General characteristics
- Class & type: Fridtjof Nansen-class frigate
- Displacement: 5,290 tons
- Length: 134 m (439.63 ft)
- Beam: 16.8 m (55.12 ft)
- Draft: 7.6 m (24.93 ft)
- Propulsion: Combined diesel and gas (CODAG); Two BAZAN BRAVO 12V 4.5 MW diesel engines for cruising; One GE LM2500 21.5 MW gas turbine for high speed running; MAAG gearboxes; two shafts driving controllable pitch propellers; Bow Thruster Retractable (Electric)1 MW Brunvoll; Diesel Generators 4 × MTU 396 Serie 12V 1250 KVA;
- Speed: 27 knots (50.00 km/h)
- Range: 4,500 nautical miles (8,334.00 km)
- Complement: 120 men, accommodations for 146; Lockheed Martin AN/SPY-1F 3-D multifunction radar; Reutech RSR 210N air/sea surveillance radar; Sagem Vigy 20 Electro Optical Director; MRS 2000 hull mounted sonar; Captas MK II V1 active/passive towed sonar; 2 × Mark 82 fire-control radar;
- Electronic warfare & decoys: Terma DL-12T decoy launcher, Loki torpedo countermeasure
- Armament: 2 x 8-cell Mk41 VLS for 64 × RIM-162 ESSM; 8 × Naval Strike Missile SSMs; 4 × torpedo tubes for Sting Ray torpedoes; Depth charges; 1 × 76 mm OTO Melara Super Rapid gun; 4 × 12,7 mm Browning M2HB HMG; 4 × Protector (RWS) ( Sea PROTECTOR ); 2 × LRAD Long Range Acoustic Device; Prepared for, but not equipped with:; 1 × Otobreda 127 mm/54 gun to replace the 76 mm; 1 × spare 76mm OTO Melara Super Rapid gun; 1 × spare CIWS gun w/ calibre 40 mm or less; 3 × spare 8- cell Mk41 VLS launchers; Low cost ASW; ECM: Active Off-board Decoy;
- Aircraft carried: 1 × NH90 helicopter

= HNoMS Thor Heyerdahl =

Norwegian naval frigate

HNoMS Thor Heyerdahl is a Fridtjof Nansen-class frigate of the Royal Norwegian Navy.

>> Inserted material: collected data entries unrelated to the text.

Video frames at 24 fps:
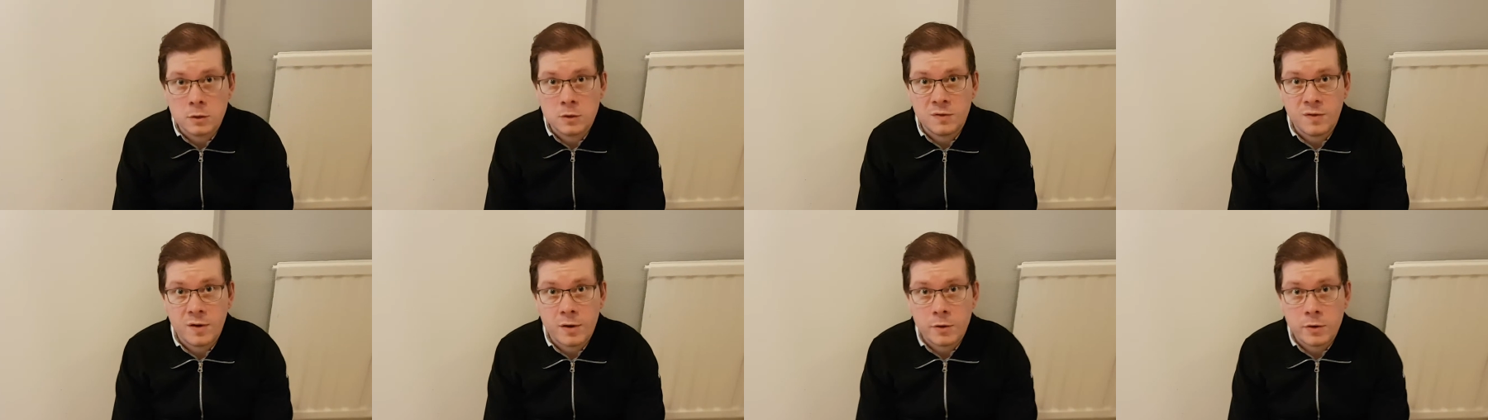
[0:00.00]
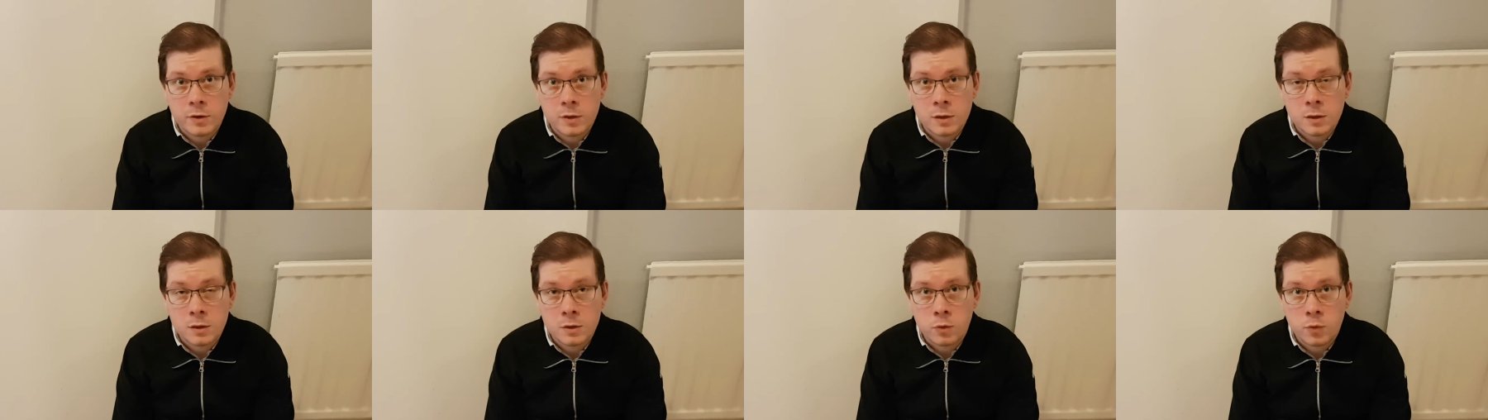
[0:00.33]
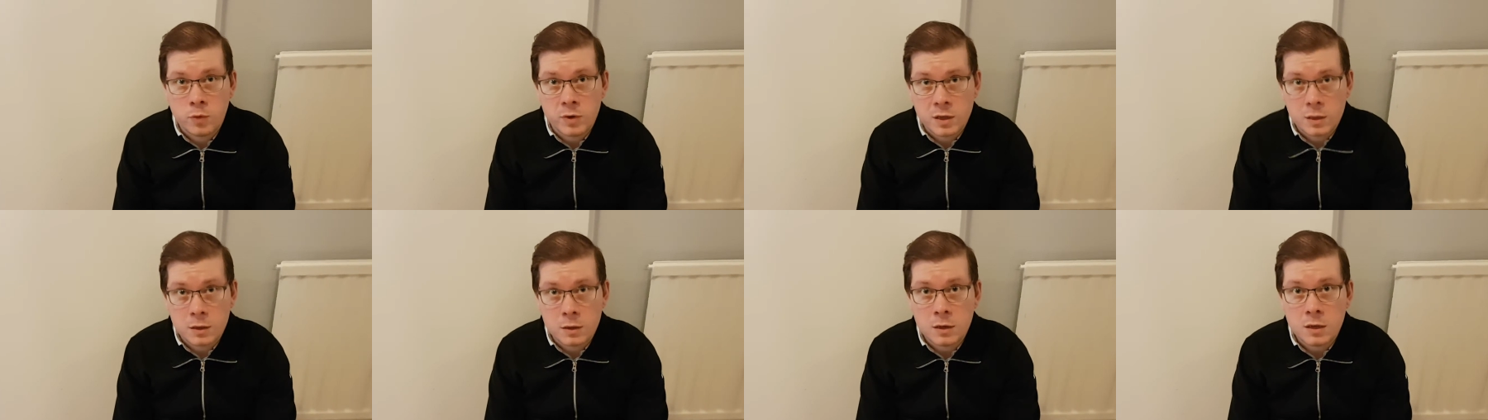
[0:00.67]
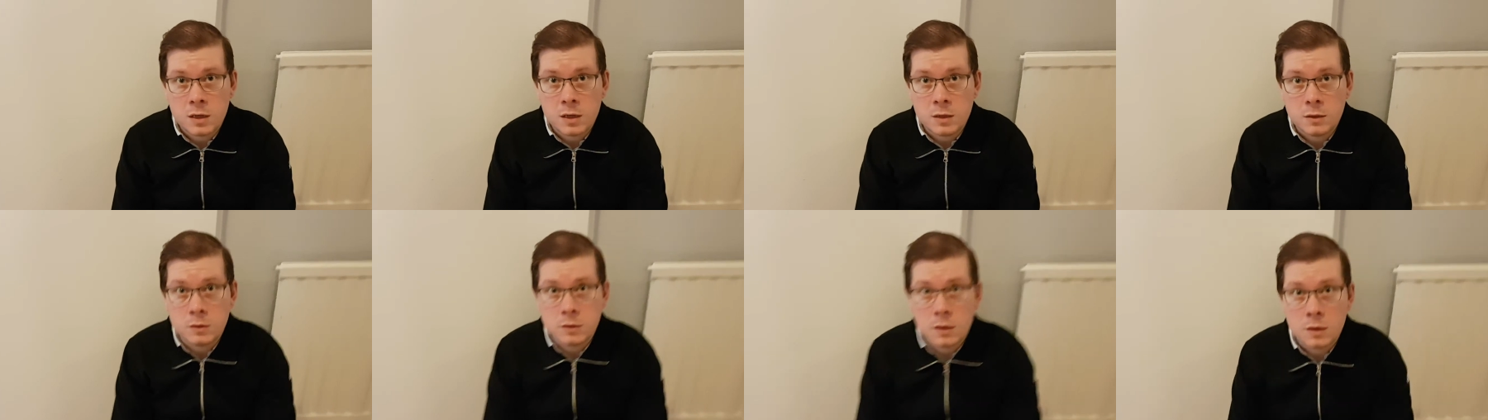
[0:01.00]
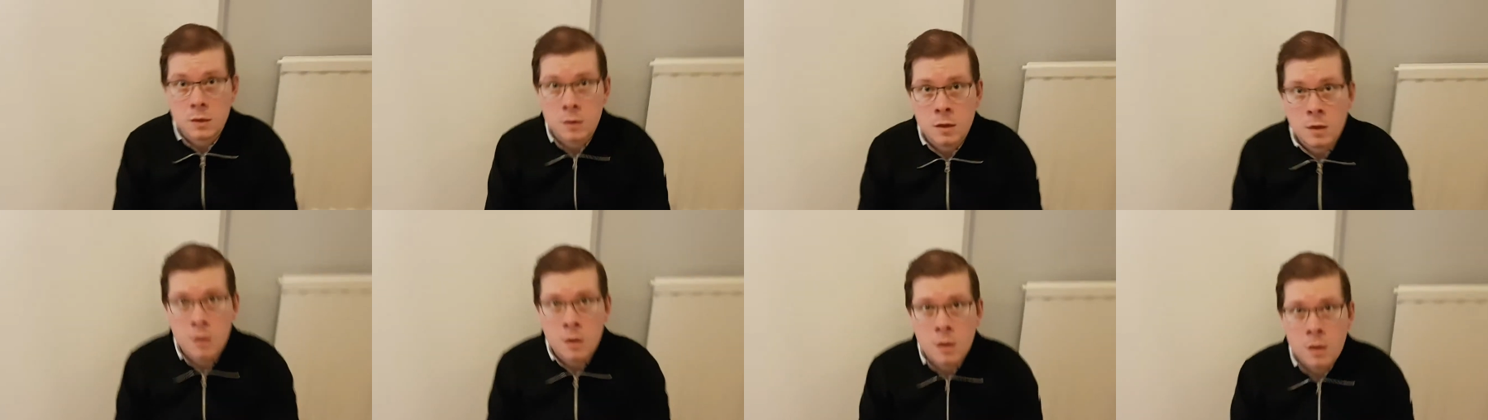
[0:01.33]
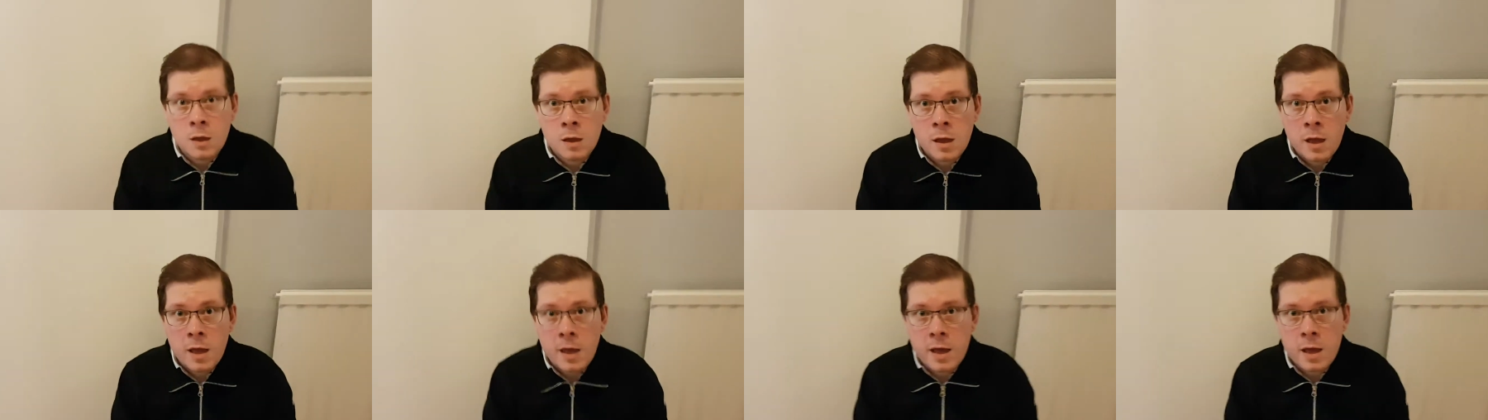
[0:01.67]
very quick and easy.
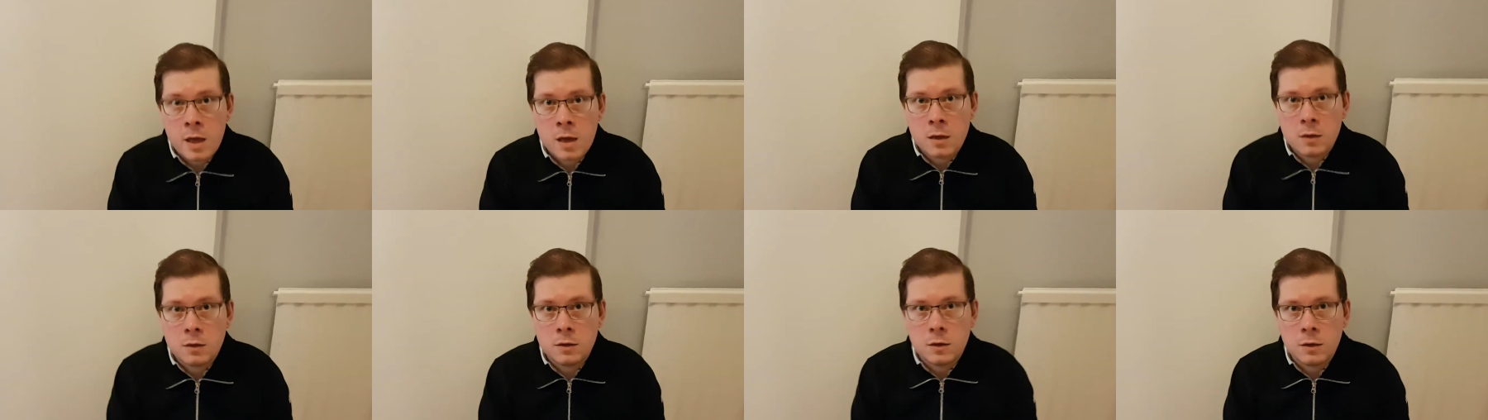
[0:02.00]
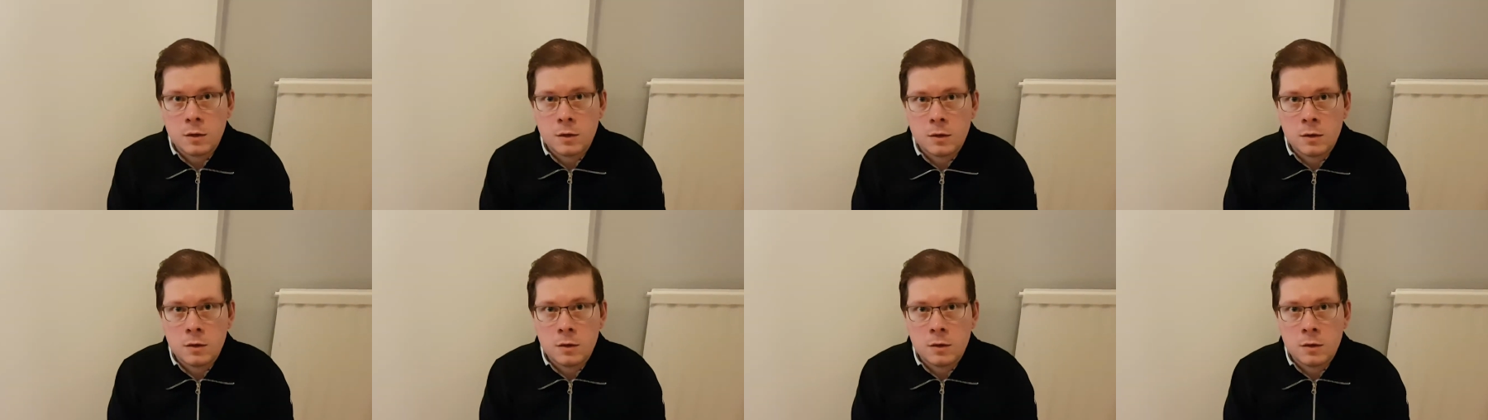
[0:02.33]
And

==Construction and commissioning==
Built by the Spanish shipbuilders Navantia, in Ferrol, Thor Heyerdahl was the fifth and last of the Fridtjof Nansen class to be launched and then commissioned into the Royal Norwegian Navy. Unlike the other members of her class, she was built with two 8-cell VLS modules instead of one.